A faithful, word-for-word copy of the records is required, and it must contain no pictures.
---*---
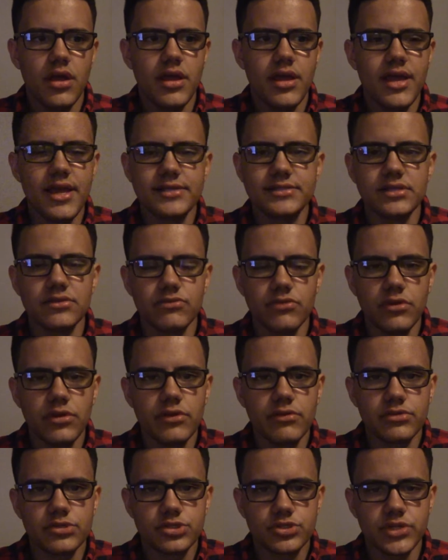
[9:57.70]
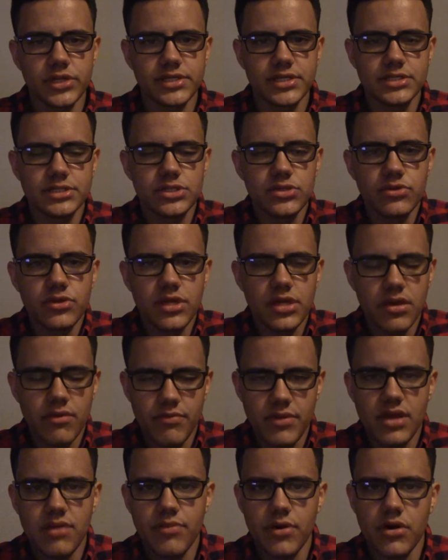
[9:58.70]
isn't really restricted to the
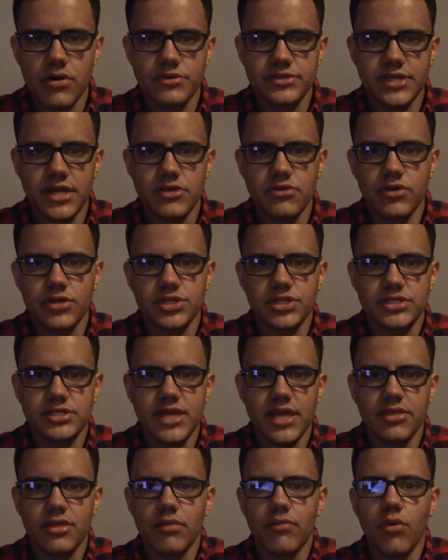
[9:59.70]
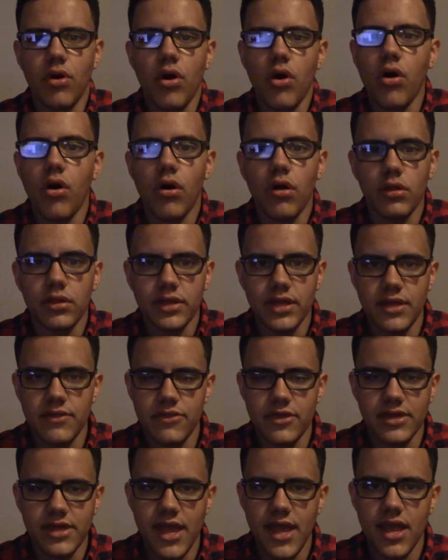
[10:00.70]
amiibos, and you can just get them all in
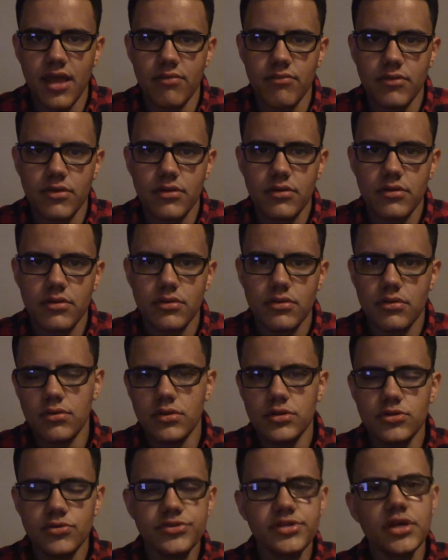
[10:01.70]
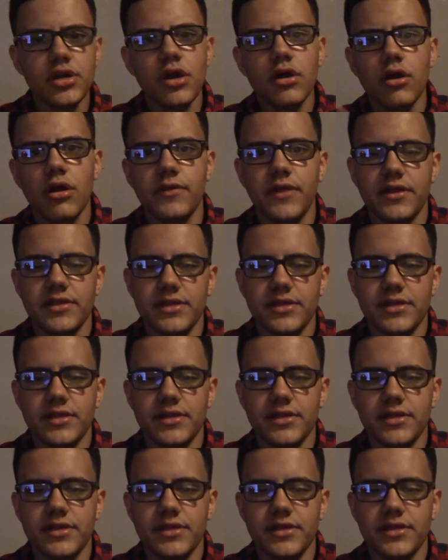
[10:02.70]
the game. You did good on that,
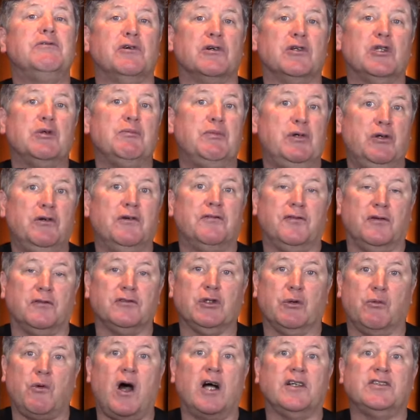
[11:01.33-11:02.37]
really beautiful
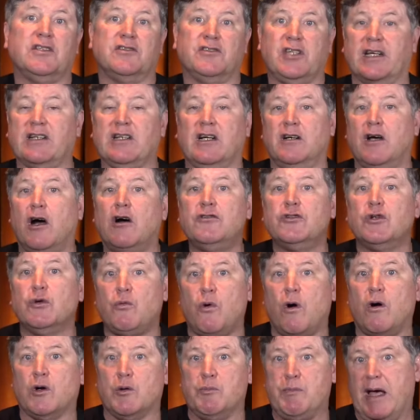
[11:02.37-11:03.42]
to watch. It's like an
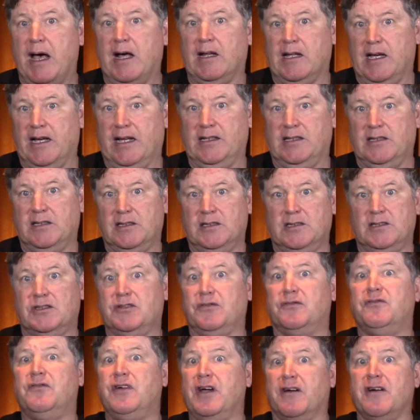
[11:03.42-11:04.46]
underwater ballet. It's
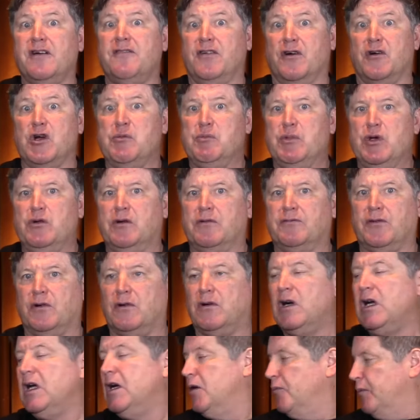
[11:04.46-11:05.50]
very, very
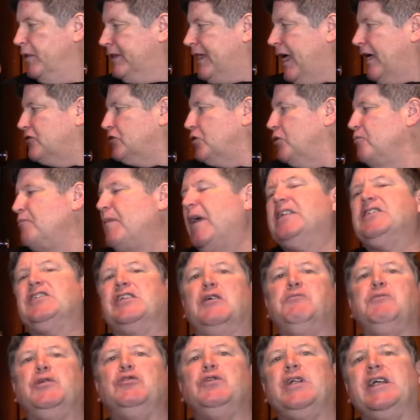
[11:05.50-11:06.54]
beautiful. But that's what makes
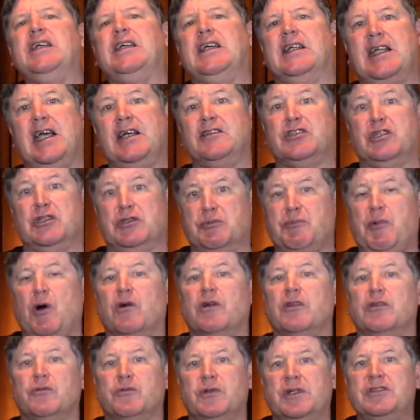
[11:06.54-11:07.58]
them unique, and hence that's
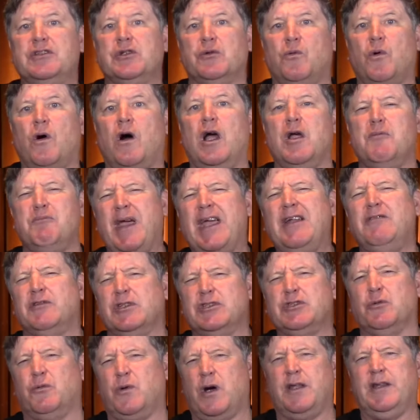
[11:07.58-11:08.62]
part of the reason why, main
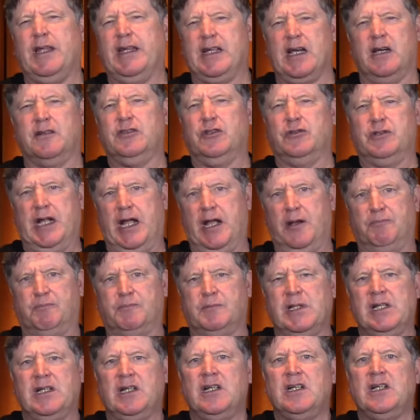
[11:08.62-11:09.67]
reason why they got their name.
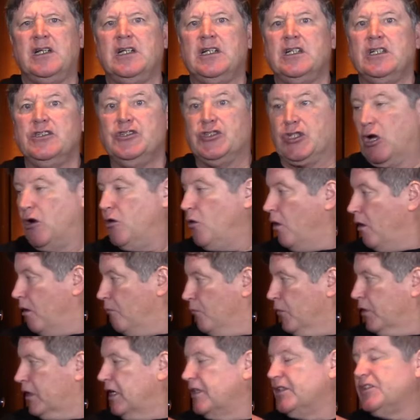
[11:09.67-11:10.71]
So
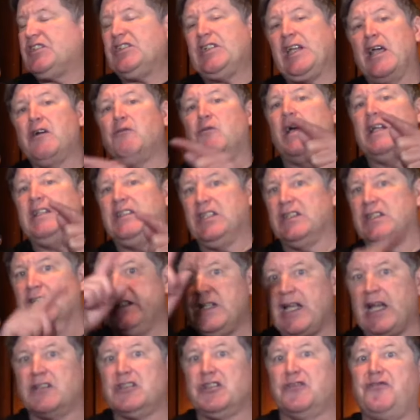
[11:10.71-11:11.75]
we're going to segue to the
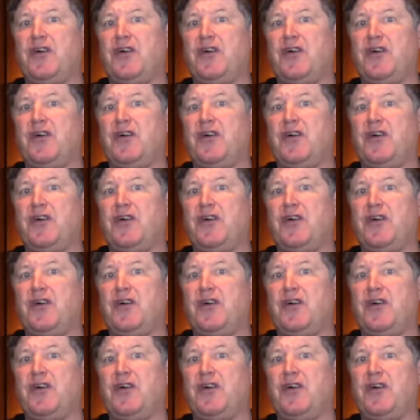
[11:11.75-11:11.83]
next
---*---
- Exercise output
[9:57.70]
[9:58.70]
isn't really restricted to the
[9:59.70]
[10:00.70]
amiibos, and you can just get them all in
[10:01.70]
[10:02.70]
the game. You did good on that,
[11:01.33-11:02.37]
really beautiful
[11:02.37-11:03.42]
to watch. It's like an
[11:03.42-11:04.46]
underwater ballet. It's
[11:04.46-11:05.50]
very, very
[11:05.50-11:06.54]
beautiful. But that's what makes
[11:06.54-11:07.58]
them unique, and hence that's
[11:07.58-11:08.62]
part of the reason why, main
[11:08.62-11:09.67]
reason why they got their name.
[11:09.67-11:10.71]
So
[11:10.71-11:11.75]
we're going to segue to the
[11:11.75-11:11.83]
next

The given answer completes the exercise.